## Exercise brief:
Where an entry holds an image, leave the image out; otherwise reproduce the entry exactly.

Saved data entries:
▶
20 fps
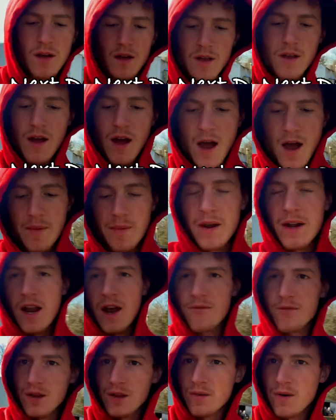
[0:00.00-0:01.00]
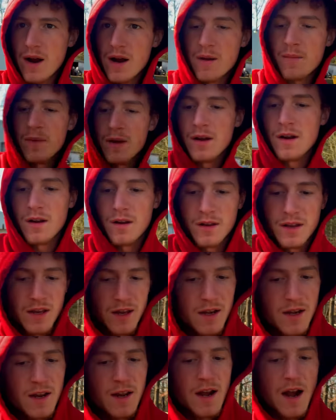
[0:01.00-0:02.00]
Um, I definitely recommend on getting
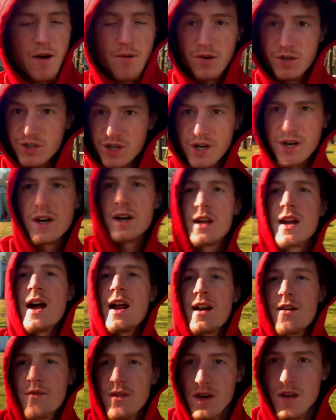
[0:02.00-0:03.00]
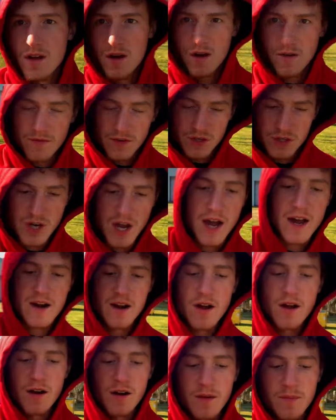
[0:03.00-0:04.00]
it. I wish I could have got a video of the shot
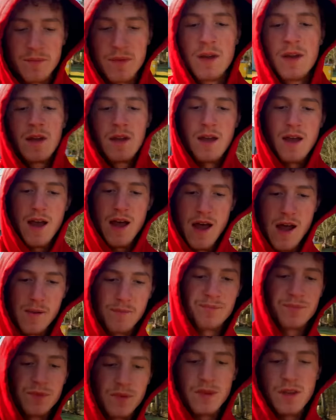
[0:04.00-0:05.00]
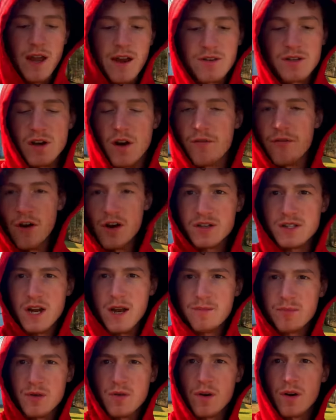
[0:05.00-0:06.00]
on them. Um, that was our first time
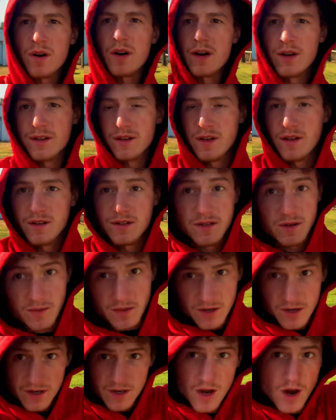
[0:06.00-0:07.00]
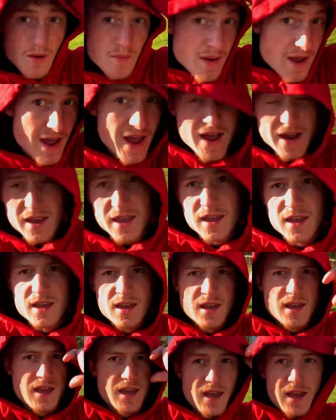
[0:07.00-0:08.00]
squirrel hunting this, so we're gonna go back
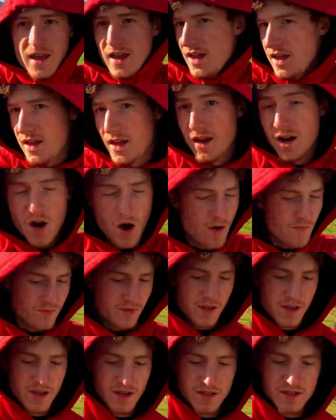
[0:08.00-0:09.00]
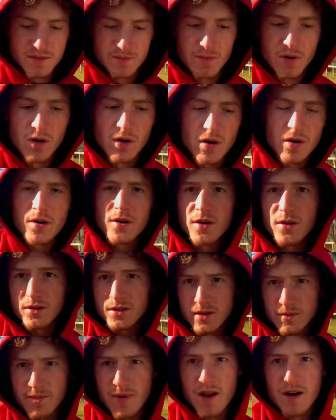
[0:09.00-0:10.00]
and hopefully get some more and do
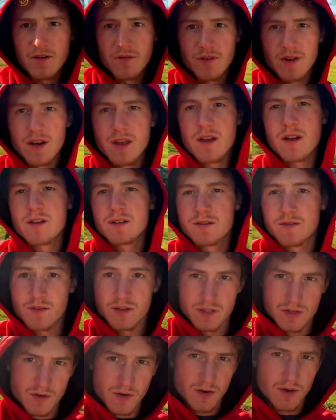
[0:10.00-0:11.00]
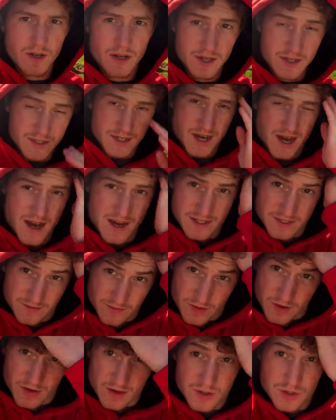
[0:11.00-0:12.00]
some better videos of the squirrel hunts, guys, if
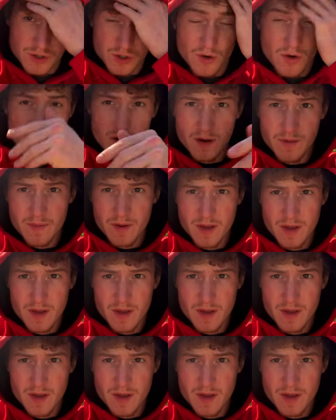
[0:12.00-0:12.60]
you enjoy them.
◀
## Response:
20 fps
[0:00.00-0:01.00]
[0:01.00-0:02.00]
Um, I definitely recommend on getting
[0:02.00-0:03.00]
[0:03.00-0:04.00]
it. I wish I could have got a video of the shot
[0:04.00-0:05.00]
[0:05.00-0:06.00]
on them. Um, that was our first time
[0:06.00-0:07.00]
[0:07.00-0:08.00]
squirrel hunting this, so we're gonna go back
[0:08.00-0:09.00]
[0:09.00-0:10.00]
and hopefully get some more and do
[0:10.00-0:11.00]
[0:11.00-0:12.00]
some better videos of the squirrel hunts, guys, if
[0:12.00-0:12.60]
you enjoy them.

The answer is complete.